Start of Records for this exercise
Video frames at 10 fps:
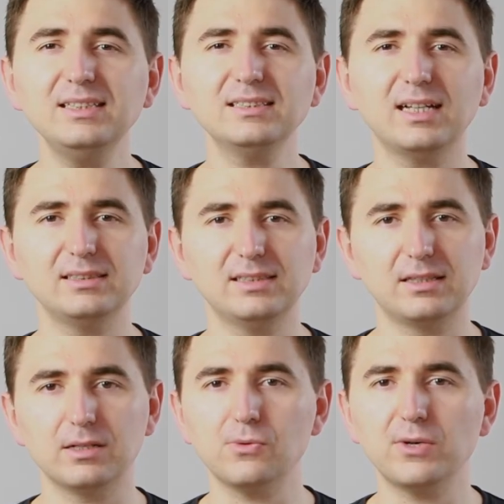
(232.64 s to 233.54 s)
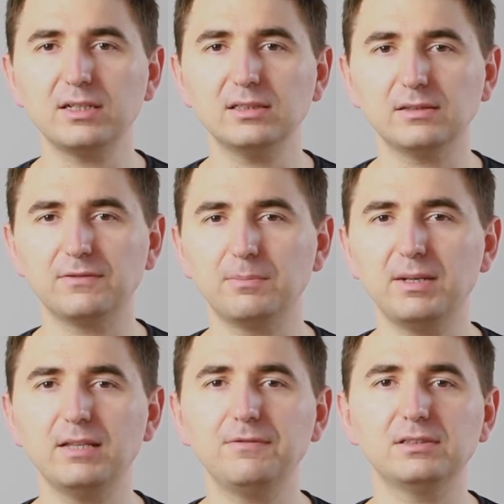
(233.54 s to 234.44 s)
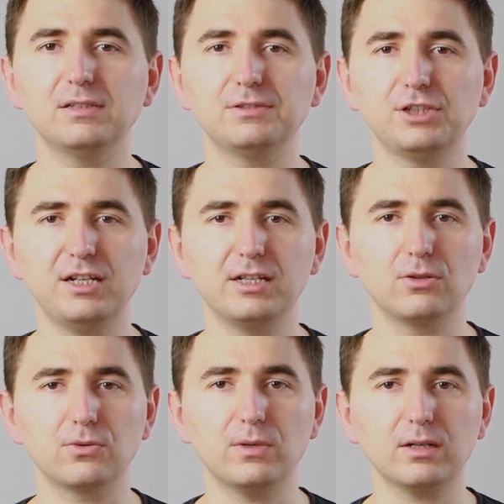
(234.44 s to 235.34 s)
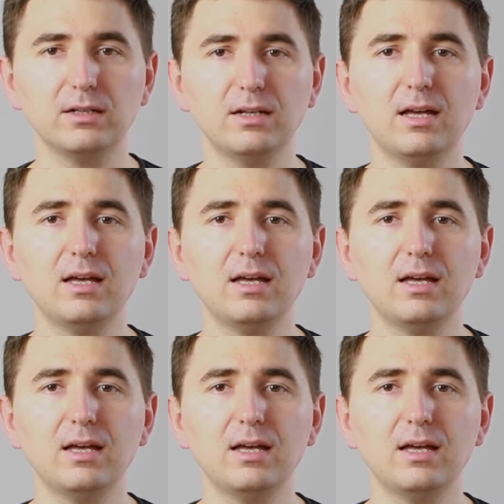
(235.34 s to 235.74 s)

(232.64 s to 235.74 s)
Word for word: insights and the awareness of the benefits of sharing your work,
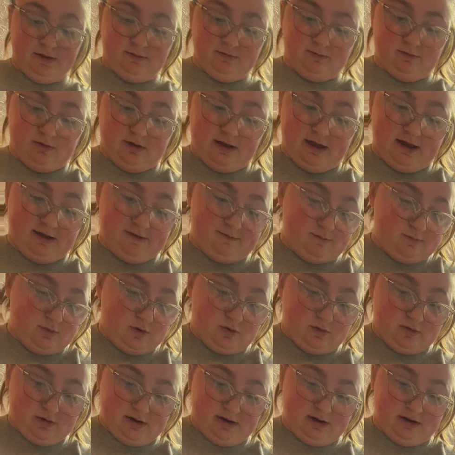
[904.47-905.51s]
We'll have
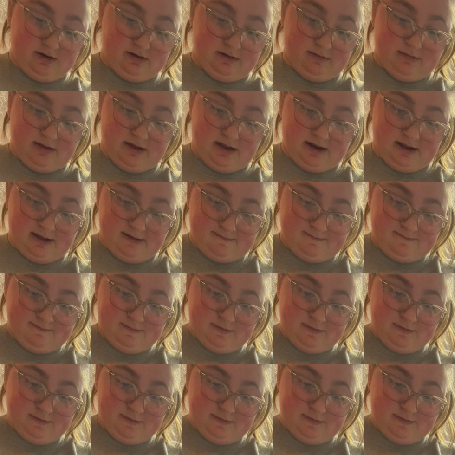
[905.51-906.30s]
more here in a minute.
End of Records for this exercise
Description of the task => Could you restate all of the data above word for word and skip every picture?

Result of this task =>
Video frames at 10 fps:
(232.64 s to 233.54 s)
(233.54 s to 234.44 s)
(234.44 s to 235.34 s)
(235.34 s to 235.74 s)

(232.64 s to 235.74 s)
Word for word: insights and the awareness of the benefits of sharing your work,
[904.47-905.51s]
We'll have
[905.51-906.30s]
more here in a minute.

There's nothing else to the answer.